Aim of the exercise – Each line below is to be repeated exactly; any picture is to be left out.

======

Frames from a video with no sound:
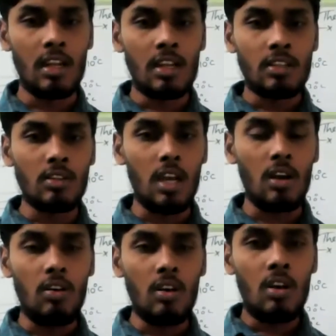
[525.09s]
So
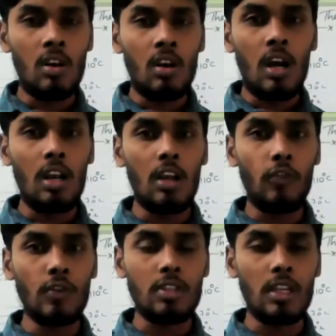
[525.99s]
now all of
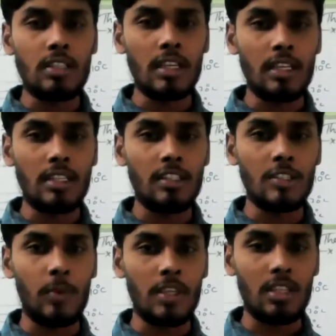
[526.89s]
you check into
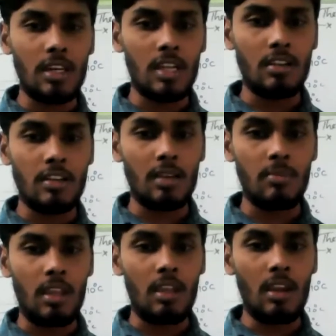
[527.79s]
this picture and tell
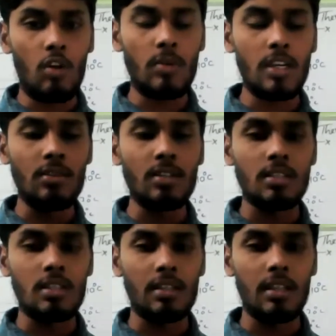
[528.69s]
me how many
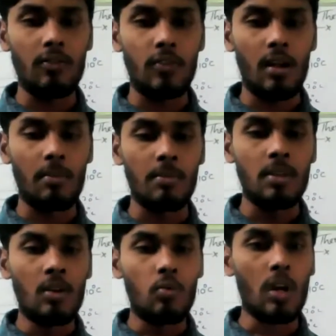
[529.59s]
divisions are there from
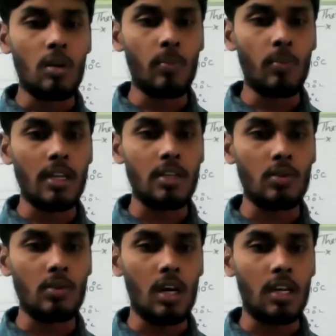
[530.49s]
one point
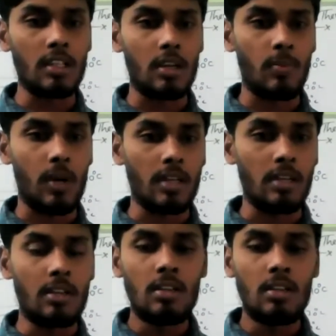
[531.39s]
to another point.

======

Written response –
Frames from a video with no sound:
[525.09s]
So
[525.99s]
now all of
[526.89s]
you check into
[527.79s]
this picture and tell
[528.69s]
me how many
[529.59s]
divisions are there from
[530.49s]
one point
[531.39s]
to another point.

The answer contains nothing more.